O porta-voz do Ministério das Relações Exteriores chinês, Lin Jian, classificou as acusações como “desinformação politicamente motivada” e afirmou que Washington não apresentou evidências para sustentar as alegações.
“A China se opõe e combate o hacking [crimes cibernéticos] de acordo com a lei e rejeita firmemente a desinformação politicamente motivada”, afirmou Lin, em postagem nas redes sociais.

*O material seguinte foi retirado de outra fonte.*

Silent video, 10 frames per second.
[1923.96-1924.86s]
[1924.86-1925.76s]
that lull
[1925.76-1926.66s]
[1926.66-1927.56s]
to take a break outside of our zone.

Segundo ele, as acusações norte-americanas “carecem de evidências e invertem os fatos”.
O porta-voz também acusou os Estados Unidos de adotarem dois pesos e duas medidas em questões de segurança cibernética e afirmou que Washington é “amplamente reconhecido como o maior império de cibercrime e vigilância do mundo”.
Lin pediu que o governo norte-americano abandone a “manipulação política” e trate dos riscos de segurança cibernética por meio de um diálogo com a China “em pé de igualdade”.

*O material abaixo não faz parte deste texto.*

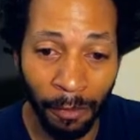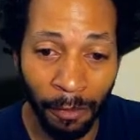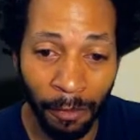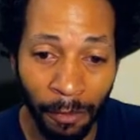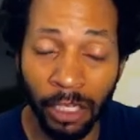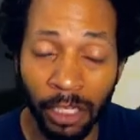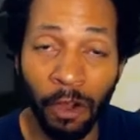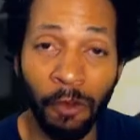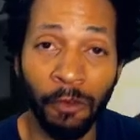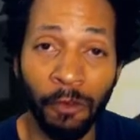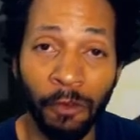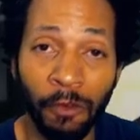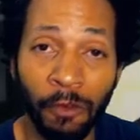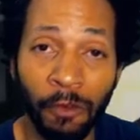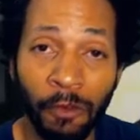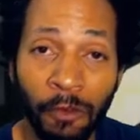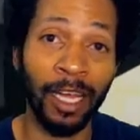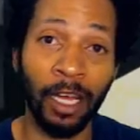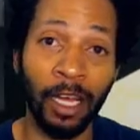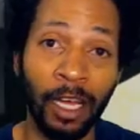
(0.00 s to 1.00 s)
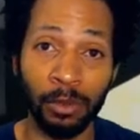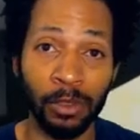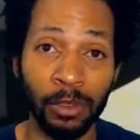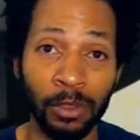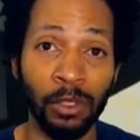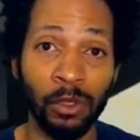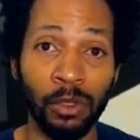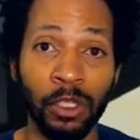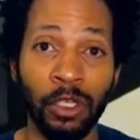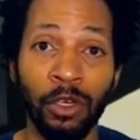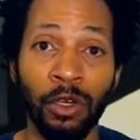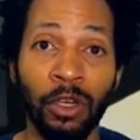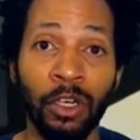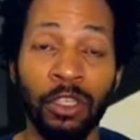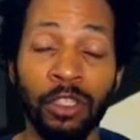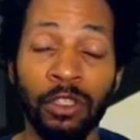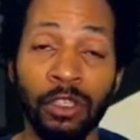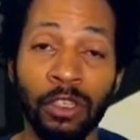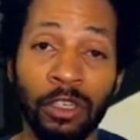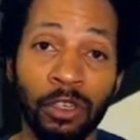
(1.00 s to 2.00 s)
Hopefully that helps you in order
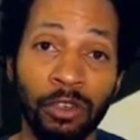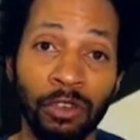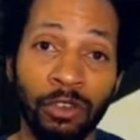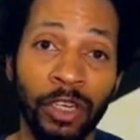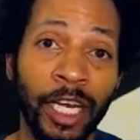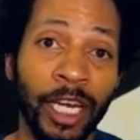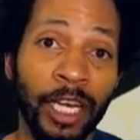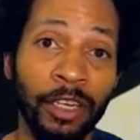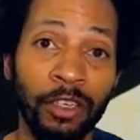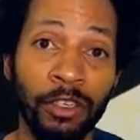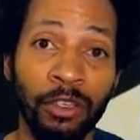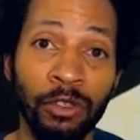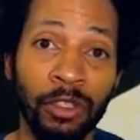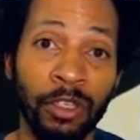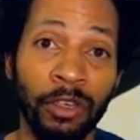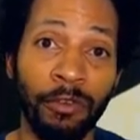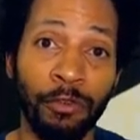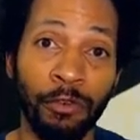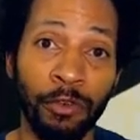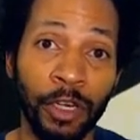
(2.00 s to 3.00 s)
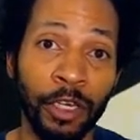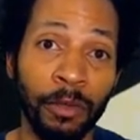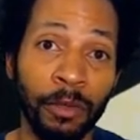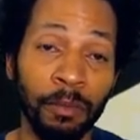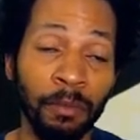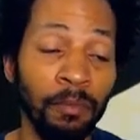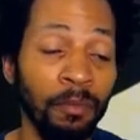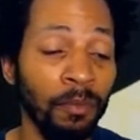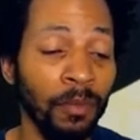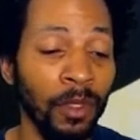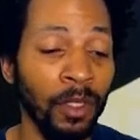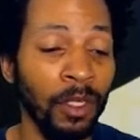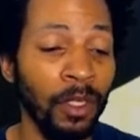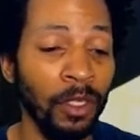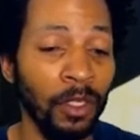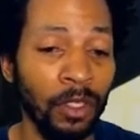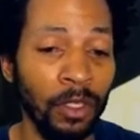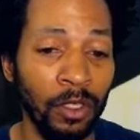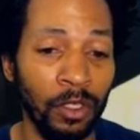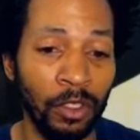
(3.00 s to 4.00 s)
to create using Freedom
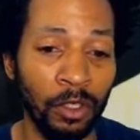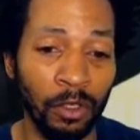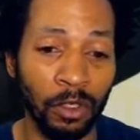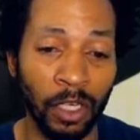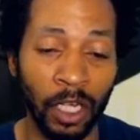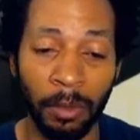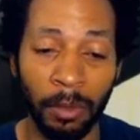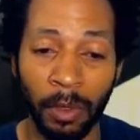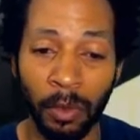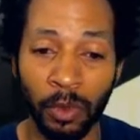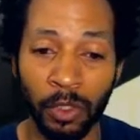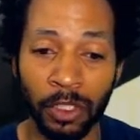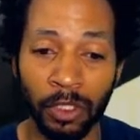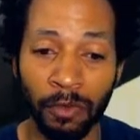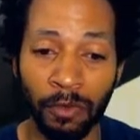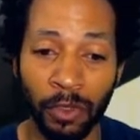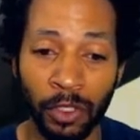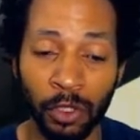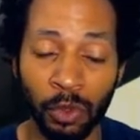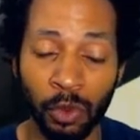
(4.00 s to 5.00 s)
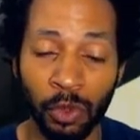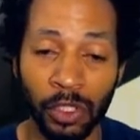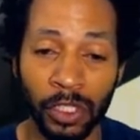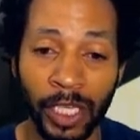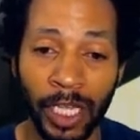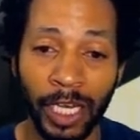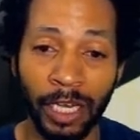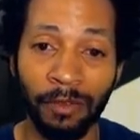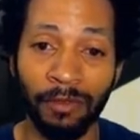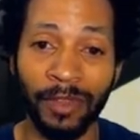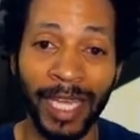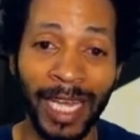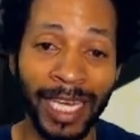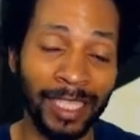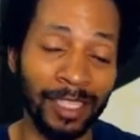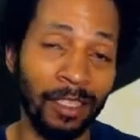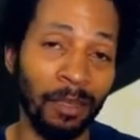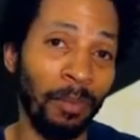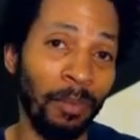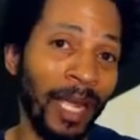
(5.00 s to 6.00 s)
to come up with your virtual set, if that's
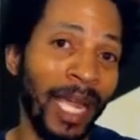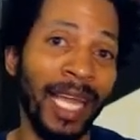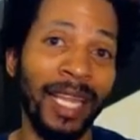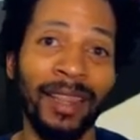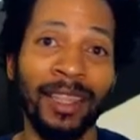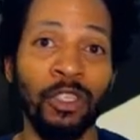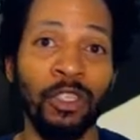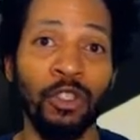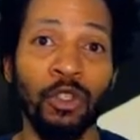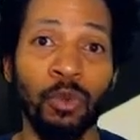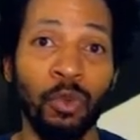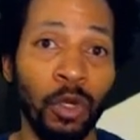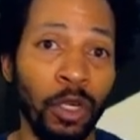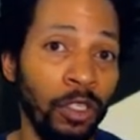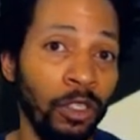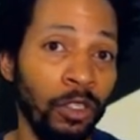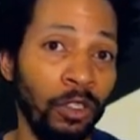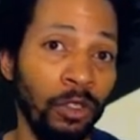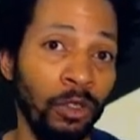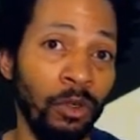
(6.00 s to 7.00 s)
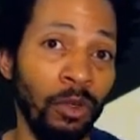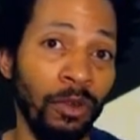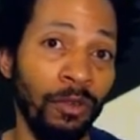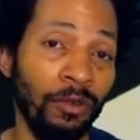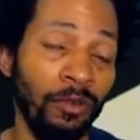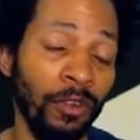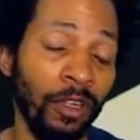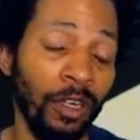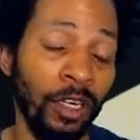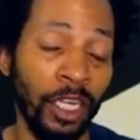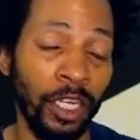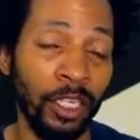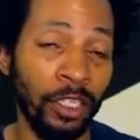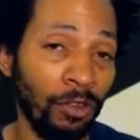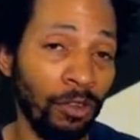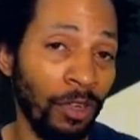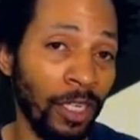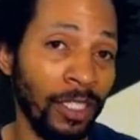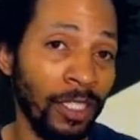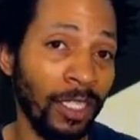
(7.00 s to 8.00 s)
the path that you want to do. If you're
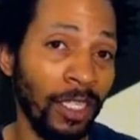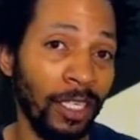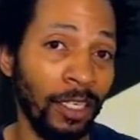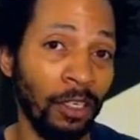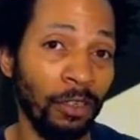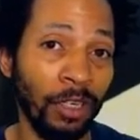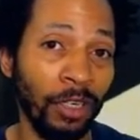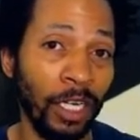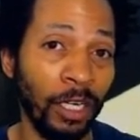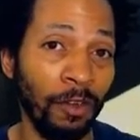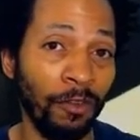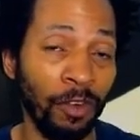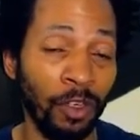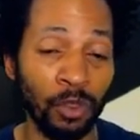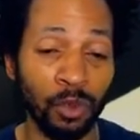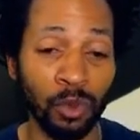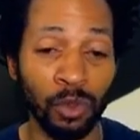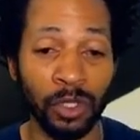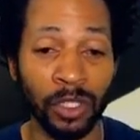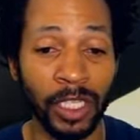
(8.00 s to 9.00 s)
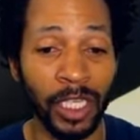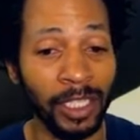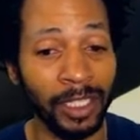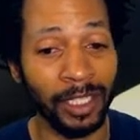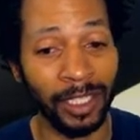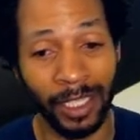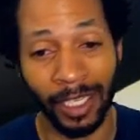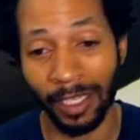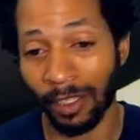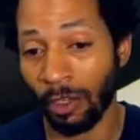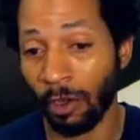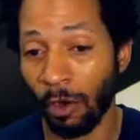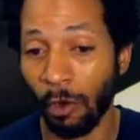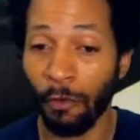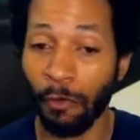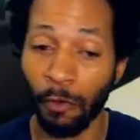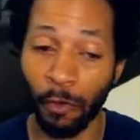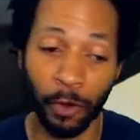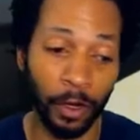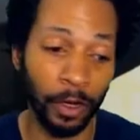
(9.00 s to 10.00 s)
interested in creating virtual sets, then go
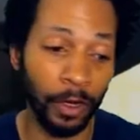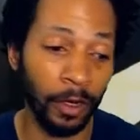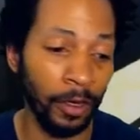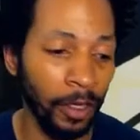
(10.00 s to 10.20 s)
for it.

China rechaça acusação do governo Trump sobre ciberespionagem Agência Xinhua
A reação de Pequim ocorre após o Departamento de Justiça dos Estados Unidos e o FBI anunciarem, na quarta-feira (26/08) , uma operação para desativar as plataformas QScan e QTRouter que, segundo as autoridades norte-americanas, eram utilizadas em atividades de espionagem e ataques cibernéticos.

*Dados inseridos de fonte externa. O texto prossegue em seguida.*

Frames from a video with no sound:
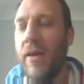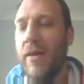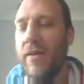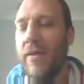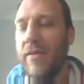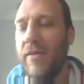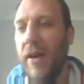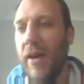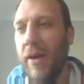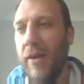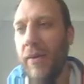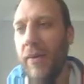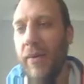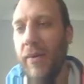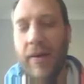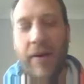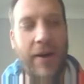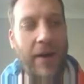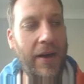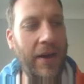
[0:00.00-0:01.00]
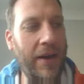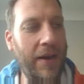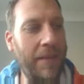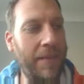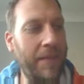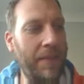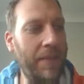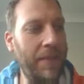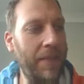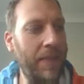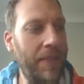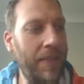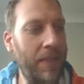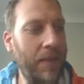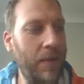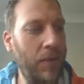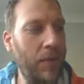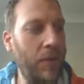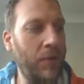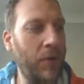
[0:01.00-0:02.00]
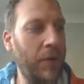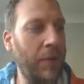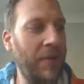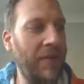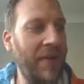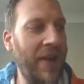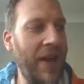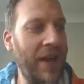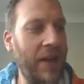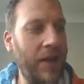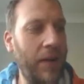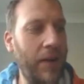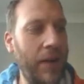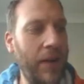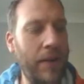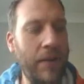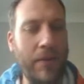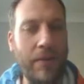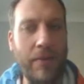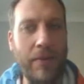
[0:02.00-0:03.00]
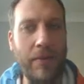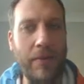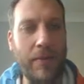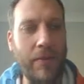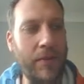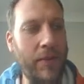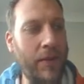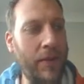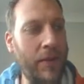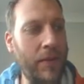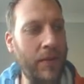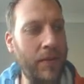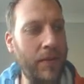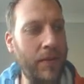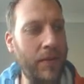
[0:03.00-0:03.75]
So, I've got a bit of an echo here. There we go.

Os Estados Unidos apreenderam os domínios das plataformas alegando que segundo documentos judiciais, divulgados no Distrito Sul da Califórnia, elas eram criadas e operadas pelo grupo QTFY, ligado à chinesa Nanjing Xinjiuwei Network Technology Company.
Washington afirma que o QTFY oferece serviços de invasão de computadores a clientes pagantes e que, entre eles, constam o Ministério da Segurança do Estado da China e o Exército de Libertação Popular.
De acordo com o Departamento de Justiça, entre os alvos dos ataques cibernéticos estão a Administração Nacional da Aeronáutica e Espaço (NASA), o Federal Reserve, os departamentos de Energia, Justiça e Saúde e Serviços Humanos, os Institutos Nacionais de Saúde (NIH) e o Senado dos Estados Unidos.
“Hackers maliciosos patrocinados por Estados que atacam a infraestrutura crítica dos Estados Unidos serão detidos e processados. Estamos aqui para garantir a segurança do povo norte-americano e usaremos todas as ferramentas à nossa disposição para cumprir essa promessa”, afirmou o procurador-geral adjunto Todd Blanche.
Já o diretor do FBI, Kash Patel, disse que a operação desarticulou “uma botnet global e plataforma de hackers” supostamente utilizada por agentes ligados ao Estado chinês para atacar infraestruturas críticas norte-americanas. O FBI e a Agência de Segurança Nacional (NSA) também divulgaram um alerta sobre as atividades atribuídas ao QTFY que remontariam a pelo menos 2018.
As acusações ocorrem em meio aos preparativos de uma possível reunião em Washington, no próximo mês, entre o mandatário dos Estados Unidos, Donald Trump, e o presidente chinês, Xi Jinping.